GM races after Tesla with battery pack tech and solar deal
Gah, for a few milliseconds there, we were willing a cold, faceless corporation to succeed
General Motors' newest endeavor is a business unit dedicated to producing energy storage systems – and the automaker left no doubts about who it sees as its top competitor in the space: Tesla.
That new unit will be called GM Energy, which will oversee two new product lines – GM's Ultium Home and Ultium Commercial batteries – along with the car manufacturer's Ultium Charge 360 power storage system.
Its goal is to build a network of home and commercial batteries that can charge vehicles, use solar energy, and sell power to support the main grid in times of shortage, similar to Tesla's Powerwall-to-grid program in California.
GM also announced a partnership with solar-power biz SunPower Corp, who will be the preferred installer for this latest battery gear, presumably providing an ability to top up the storage using solar panels.
- Sueball claims Tesla solar panels are so effective, they started fires at Walmart stores
- Toyota battles Tesla, Ford with own residential energy storage battery
- Tesla expands Powerwall-to-grid program to cover most of California
- The SEC is investigating whistleblower claims that Tesla was reckless as its solar panels go up in smoke
Similar power-to-the-grid systems are also available from Toyota, albeit only in Japan, while Ford's F150 Lightning is capable of delivering power to a home, and is being tested for its ability to provide power to the grid.
As for who GM sees as the biggest competitor of the lot, it's all about Tesla, GM's chief EV officer Travis Hester told Reuters.
"We're getting into the entire ecosystem of energy management … Our competition in this space on the (automaker) side is really only Tesla, which is a strong energy management company. There are a lot of analogies you can draw with Tesla," Hester told the news agency.

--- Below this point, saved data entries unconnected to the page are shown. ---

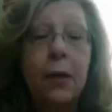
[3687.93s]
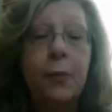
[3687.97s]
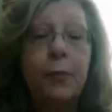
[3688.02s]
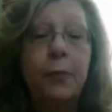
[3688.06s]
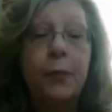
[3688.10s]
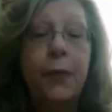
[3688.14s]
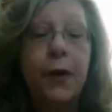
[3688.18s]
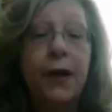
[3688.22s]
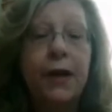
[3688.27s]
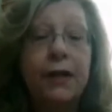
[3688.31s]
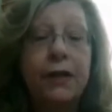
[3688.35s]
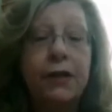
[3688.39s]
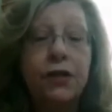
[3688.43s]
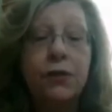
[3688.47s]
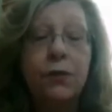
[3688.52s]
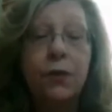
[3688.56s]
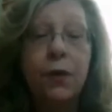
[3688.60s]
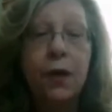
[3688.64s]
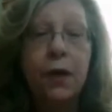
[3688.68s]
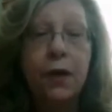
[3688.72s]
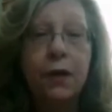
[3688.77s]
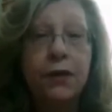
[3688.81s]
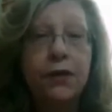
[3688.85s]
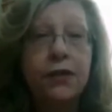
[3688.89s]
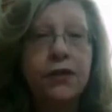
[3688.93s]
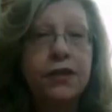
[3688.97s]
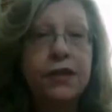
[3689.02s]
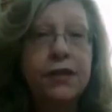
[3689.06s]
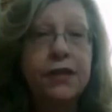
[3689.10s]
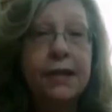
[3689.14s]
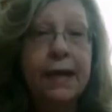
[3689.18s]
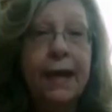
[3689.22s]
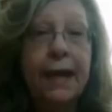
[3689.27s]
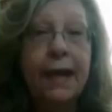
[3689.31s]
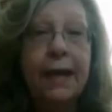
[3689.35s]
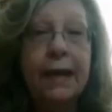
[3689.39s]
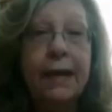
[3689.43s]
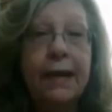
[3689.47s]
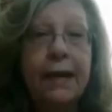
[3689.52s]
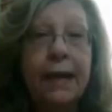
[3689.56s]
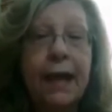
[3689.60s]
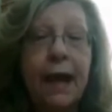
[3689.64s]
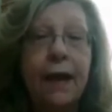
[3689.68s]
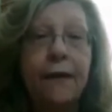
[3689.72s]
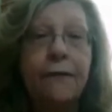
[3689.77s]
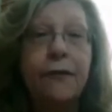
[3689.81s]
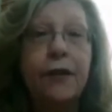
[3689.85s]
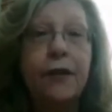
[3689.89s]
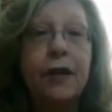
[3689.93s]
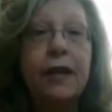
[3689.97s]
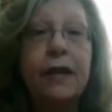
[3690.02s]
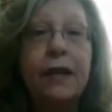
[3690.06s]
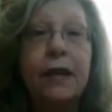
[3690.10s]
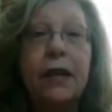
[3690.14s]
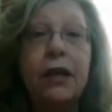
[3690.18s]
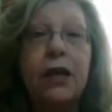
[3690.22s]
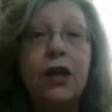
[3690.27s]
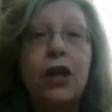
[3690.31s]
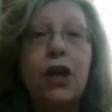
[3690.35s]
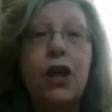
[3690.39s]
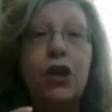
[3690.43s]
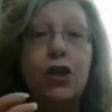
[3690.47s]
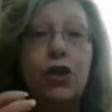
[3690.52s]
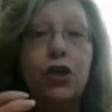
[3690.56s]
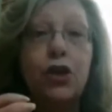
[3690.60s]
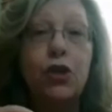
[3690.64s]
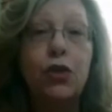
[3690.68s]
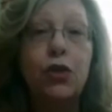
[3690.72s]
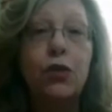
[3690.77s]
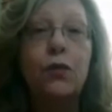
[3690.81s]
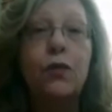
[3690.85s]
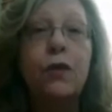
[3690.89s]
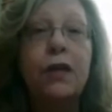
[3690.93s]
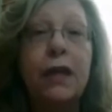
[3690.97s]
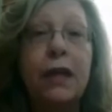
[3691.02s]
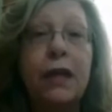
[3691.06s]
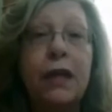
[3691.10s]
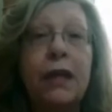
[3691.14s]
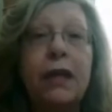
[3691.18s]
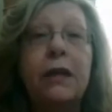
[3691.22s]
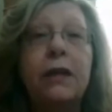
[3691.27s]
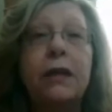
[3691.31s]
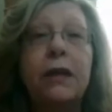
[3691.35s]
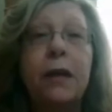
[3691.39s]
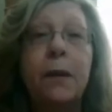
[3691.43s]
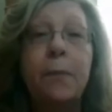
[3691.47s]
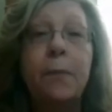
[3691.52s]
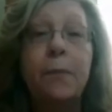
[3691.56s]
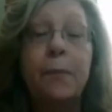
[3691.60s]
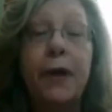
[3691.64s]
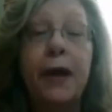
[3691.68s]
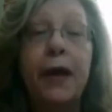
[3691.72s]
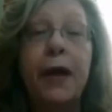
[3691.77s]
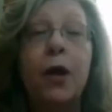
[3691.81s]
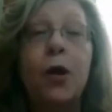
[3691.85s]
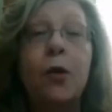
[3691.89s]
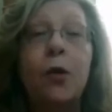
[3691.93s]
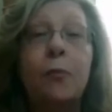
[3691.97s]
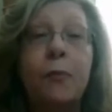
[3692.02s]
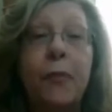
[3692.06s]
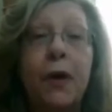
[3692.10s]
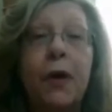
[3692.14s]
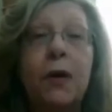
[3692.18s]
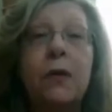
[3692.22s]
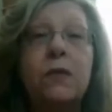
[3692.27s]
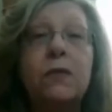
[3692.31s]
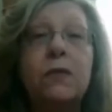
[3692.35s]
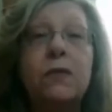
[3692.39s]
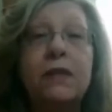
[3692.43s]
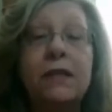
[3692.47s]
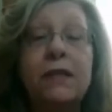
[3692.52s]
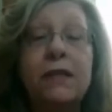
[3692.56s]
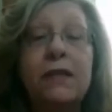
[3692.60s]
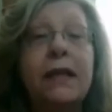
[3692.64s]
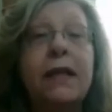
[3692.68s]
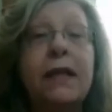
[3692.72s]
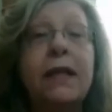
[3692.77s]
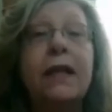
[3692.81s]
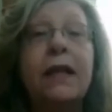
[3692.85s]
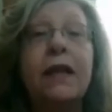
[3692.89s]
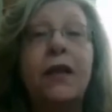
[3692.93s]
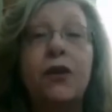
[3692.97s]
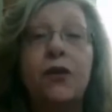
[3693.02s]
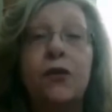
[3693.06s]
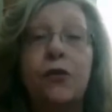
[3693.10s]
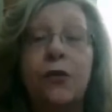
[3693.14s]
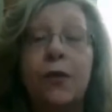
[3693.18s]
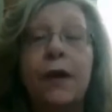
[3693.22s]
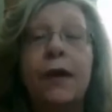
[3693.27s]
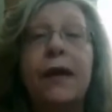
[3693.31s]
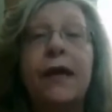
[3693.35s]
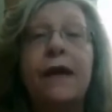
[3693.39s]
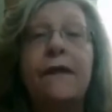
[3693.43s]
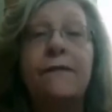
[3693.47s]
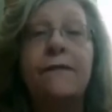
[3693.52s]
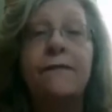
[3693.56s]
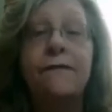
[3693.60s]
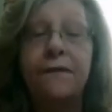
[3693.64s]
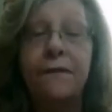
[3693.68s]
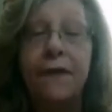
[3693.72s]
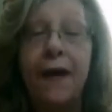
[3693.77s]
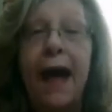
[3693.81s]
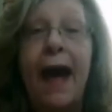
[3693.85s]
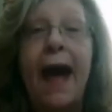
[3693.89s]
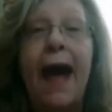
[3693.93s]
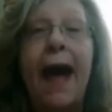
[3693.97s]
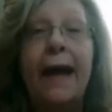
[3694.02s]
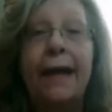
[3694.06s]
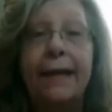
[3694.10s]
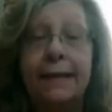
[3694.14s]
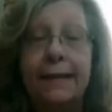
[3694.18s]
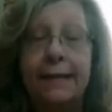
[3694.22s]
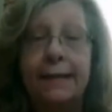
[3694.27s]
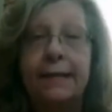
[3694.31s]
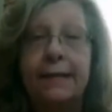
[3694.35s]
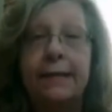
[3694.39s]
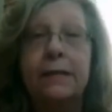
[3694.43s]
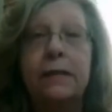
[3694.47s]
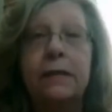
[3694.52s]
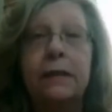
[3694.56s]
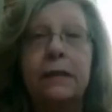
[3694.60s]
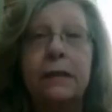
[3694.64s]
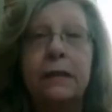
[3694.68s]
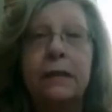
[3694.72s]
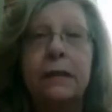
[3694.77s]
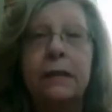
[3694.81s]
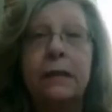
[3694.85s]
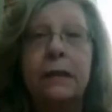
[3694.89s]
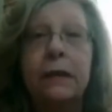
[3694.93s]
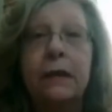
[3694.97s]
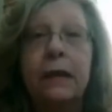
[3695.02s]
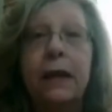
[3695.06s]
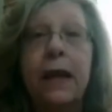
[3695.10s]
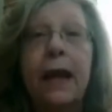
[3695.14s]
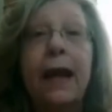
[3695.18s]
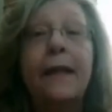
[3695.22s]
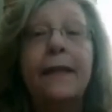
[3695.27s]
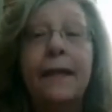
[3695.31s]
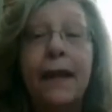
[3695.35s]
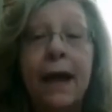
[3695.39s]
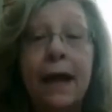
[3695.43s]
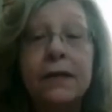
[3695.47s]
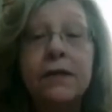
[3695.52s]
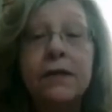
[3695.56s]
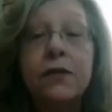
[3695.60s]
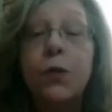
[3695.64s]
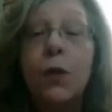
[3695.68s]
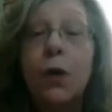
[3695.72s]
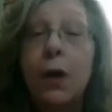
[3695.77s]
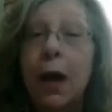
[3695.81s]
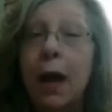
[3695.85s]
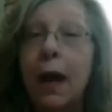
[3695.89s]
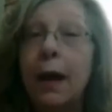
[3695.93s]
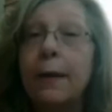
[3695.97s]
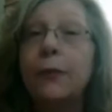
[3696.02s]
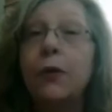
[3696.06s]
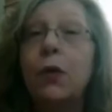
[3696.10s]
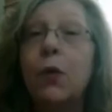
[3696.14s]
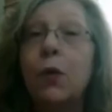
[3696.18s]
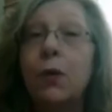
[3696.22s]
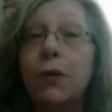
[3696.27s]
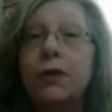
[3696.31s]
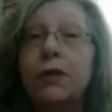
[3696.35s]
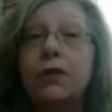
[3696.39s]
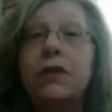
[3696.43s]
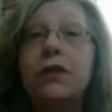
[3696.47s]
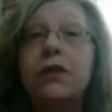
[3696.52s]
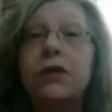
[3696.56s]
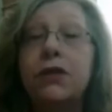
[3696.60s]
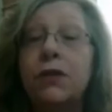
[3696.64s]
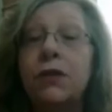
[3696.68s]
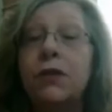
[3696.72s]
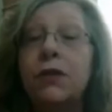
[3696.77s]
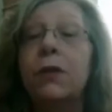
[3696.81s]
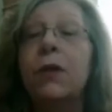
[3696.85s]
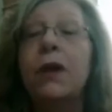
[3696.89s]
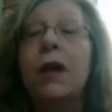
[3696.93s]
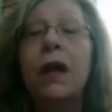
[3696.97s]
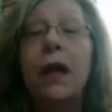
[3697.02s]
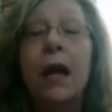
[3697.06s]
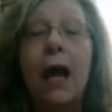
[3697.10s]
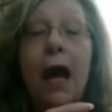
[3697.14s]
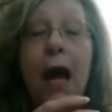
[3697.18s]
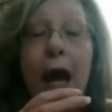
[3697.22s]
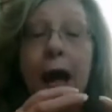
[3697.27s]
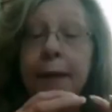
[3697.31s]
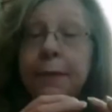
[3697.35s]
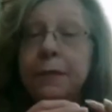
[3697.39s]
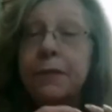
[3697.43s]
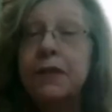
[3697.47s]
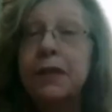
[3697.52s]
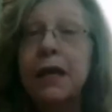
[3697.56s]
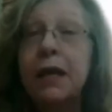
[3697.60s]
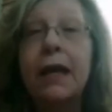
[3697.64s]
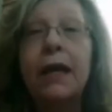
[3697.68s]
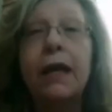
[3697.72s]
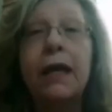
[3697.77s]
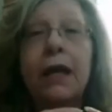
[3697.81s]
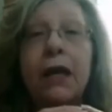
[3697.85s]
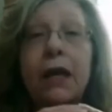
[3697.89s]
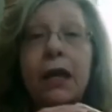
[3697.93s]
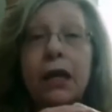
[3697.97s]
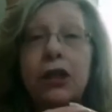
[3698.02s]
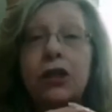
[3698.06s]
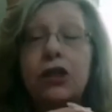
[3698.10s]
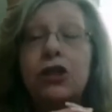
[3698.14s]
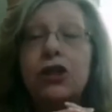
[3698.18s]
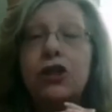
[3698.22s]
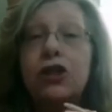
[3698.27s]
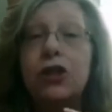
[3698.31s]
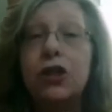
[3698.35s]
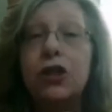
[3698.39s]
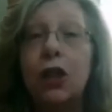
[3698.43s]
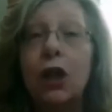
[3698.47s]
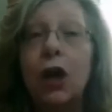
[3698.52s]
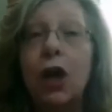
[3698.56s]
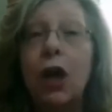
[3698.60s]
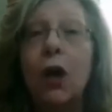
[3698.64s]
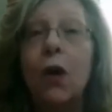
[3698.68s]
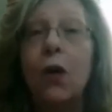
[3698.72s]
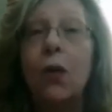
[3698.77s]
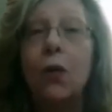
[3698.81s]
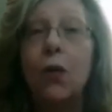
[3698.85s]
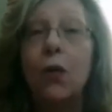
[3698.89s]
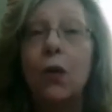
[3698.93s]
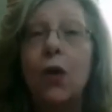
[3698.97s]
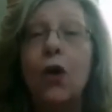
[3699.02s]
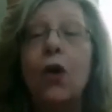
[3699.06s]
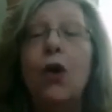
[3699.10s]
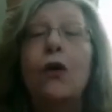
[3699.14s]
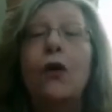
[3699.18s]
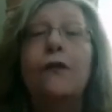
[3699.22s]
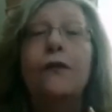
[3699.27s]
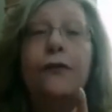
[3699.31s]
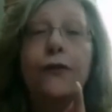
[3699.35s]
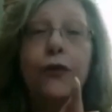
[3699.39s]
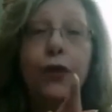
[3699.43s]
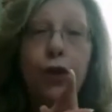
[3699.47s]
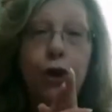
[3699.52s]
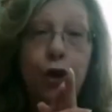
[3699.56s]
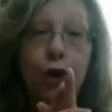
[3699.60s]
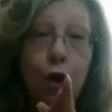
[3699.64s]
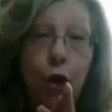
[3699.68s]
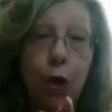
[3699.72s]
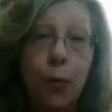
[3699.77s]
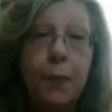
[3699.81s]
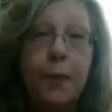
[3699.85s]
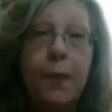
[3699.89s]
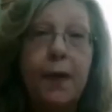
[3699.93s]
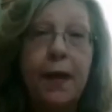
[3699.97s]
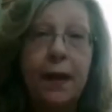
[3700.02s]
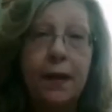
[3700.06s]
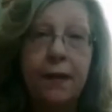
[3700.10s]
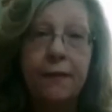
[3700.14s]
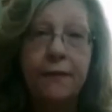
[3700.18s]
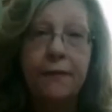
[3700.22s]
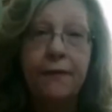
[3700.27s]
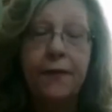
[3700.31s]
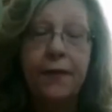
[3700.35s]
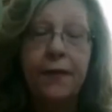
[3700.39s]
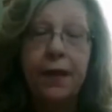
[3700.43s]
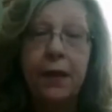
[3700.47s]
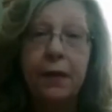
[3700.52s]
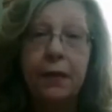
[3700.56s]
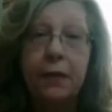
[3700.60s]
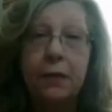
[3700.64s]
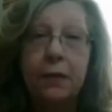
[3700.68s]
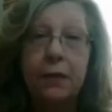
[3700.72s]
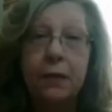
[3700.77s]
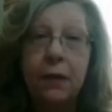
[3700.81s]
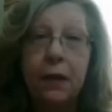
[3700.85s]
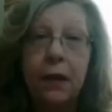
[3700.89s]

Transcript: But to understand everything, you need the bare bones, nitty-gritty facts. And that's what I'm going to do. I'm taking it slow for your benefit.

GM CEO Mary Barra has separately said she intends to topple Tesla as the top EV maker, and GM executives say they could do so by 2025.
Show me the battery
The Ultium battery brand isn't totally new; GM produces devices under that label with South Korea's LG from their joint venture Ultium Cells. This past July, the JV was given $2.5 billion by the US Department of Energy to build three battery assembly plants in the American Midwest. Those plants appear to be designed to manufacture EV batteries.
As for these new Ultium's Home and Commercial battery units, the details are lacking. GM said the batteries will go on sale the same time as the 2024 Silverado EV, which is due out in fall 2023.
A single infographic [PDF] on GM Energy's website does little to clarify what the system is capable of, only providing numbers that say the new Silverado EV will be capable of keeping a home's lights on for up to 21 days. Of course, "weather conditions, life of the battery, energy efficiency of appliances, and other external factors may impact the duration," GM said.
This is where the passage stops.